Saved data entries
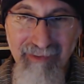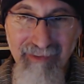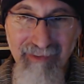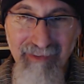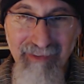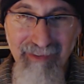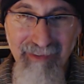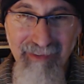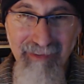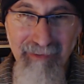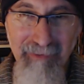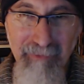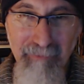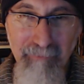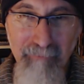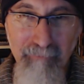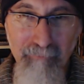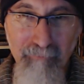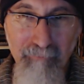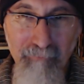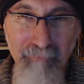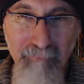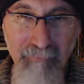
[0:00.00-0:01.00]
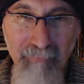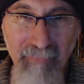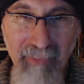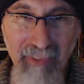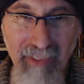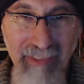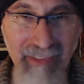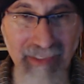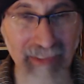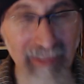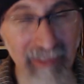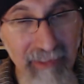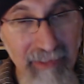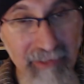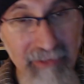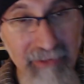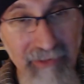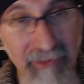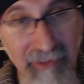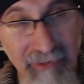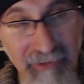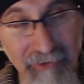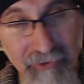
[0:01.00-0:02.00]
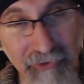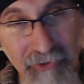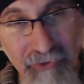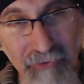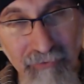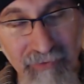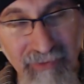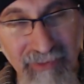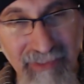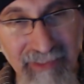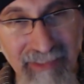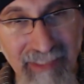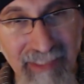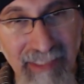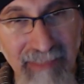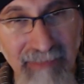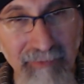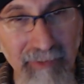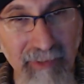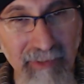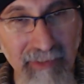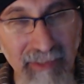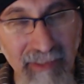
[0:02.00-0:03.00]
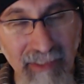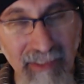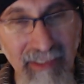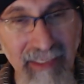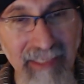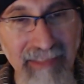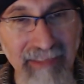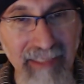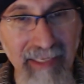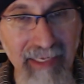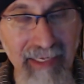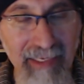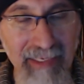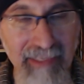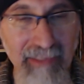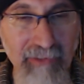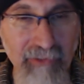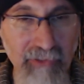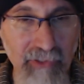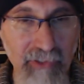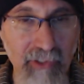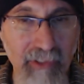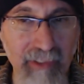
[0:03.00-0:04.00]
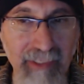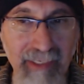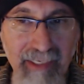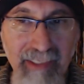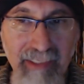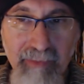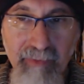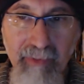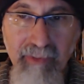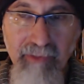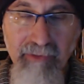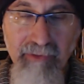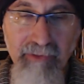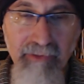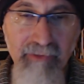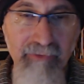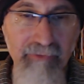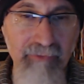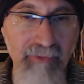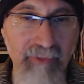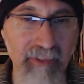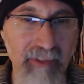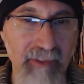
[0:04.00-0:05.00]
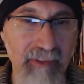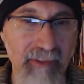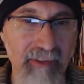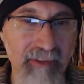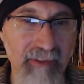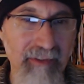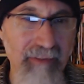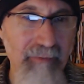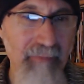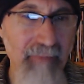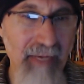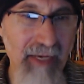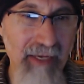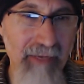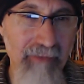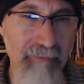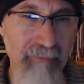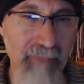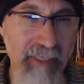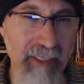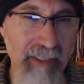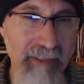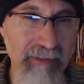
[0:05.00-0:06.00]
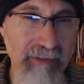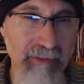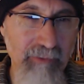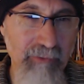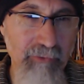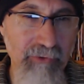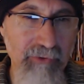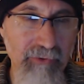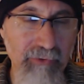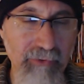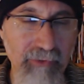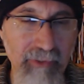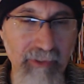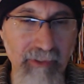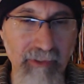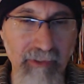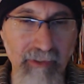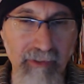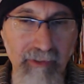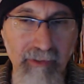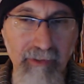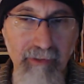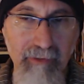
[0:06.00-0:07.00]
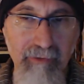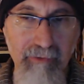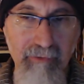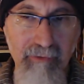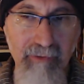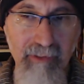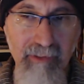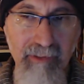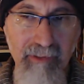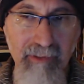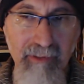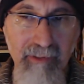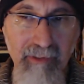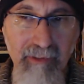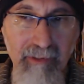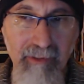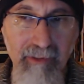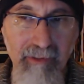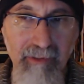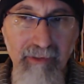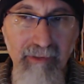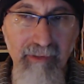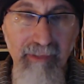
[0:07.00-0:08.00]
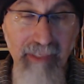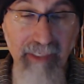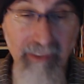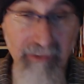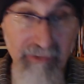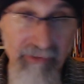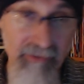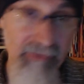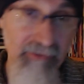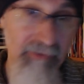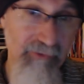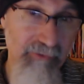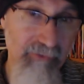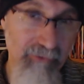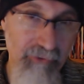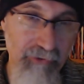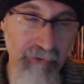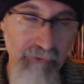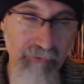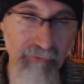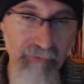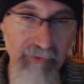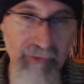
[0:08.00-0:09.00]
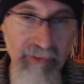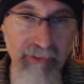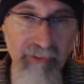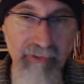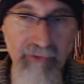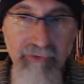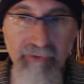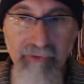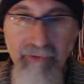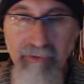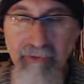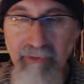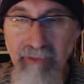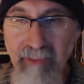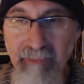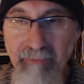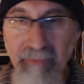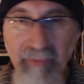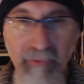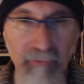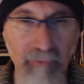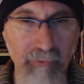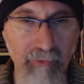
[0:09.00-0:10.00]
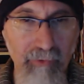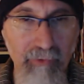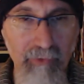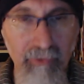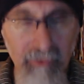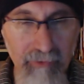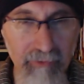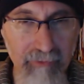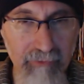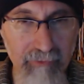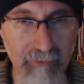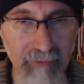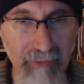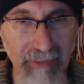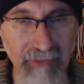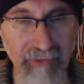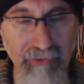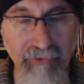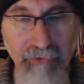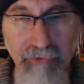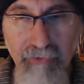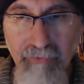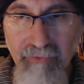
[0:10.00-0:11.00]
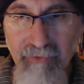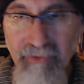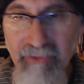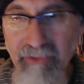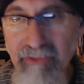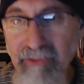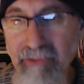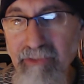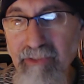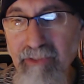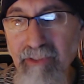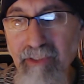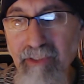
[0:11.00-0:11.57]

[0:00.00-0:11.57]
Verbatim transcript: Um, and I like the geophysics aspect, I like the hands on aspects of the mathematics I was doing, right? Hence, geophysics and my work as a geophysicist.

> **TRY IT**
The answer should be an exact restatement of every entry, with the pictures omitted.

> **WRITTEN RESPONSE**
[0:00.00-0:01.00]
[0:01.00-0:02.00]
[0:02.00-0:03.00]
[0:03.00-0:04.00]
[0:04.00-0:05.00]
[0:05.00-0:06.00]
[0:06.00-0:07.00]
[0:07.00-0:08.00]
[0:08.00-0:09.00]
[0:09.00-0:10.00]
[0:10.00-0:11.00]
[0:11.00-0:11.57]

[0:00.00-0:11.57]
Verbatim transcript: Um, and I like the geophysics aspect, I like the hands on aspects of the mathematics I was doing, right? Hence, geophysics and my work as a geophysicist.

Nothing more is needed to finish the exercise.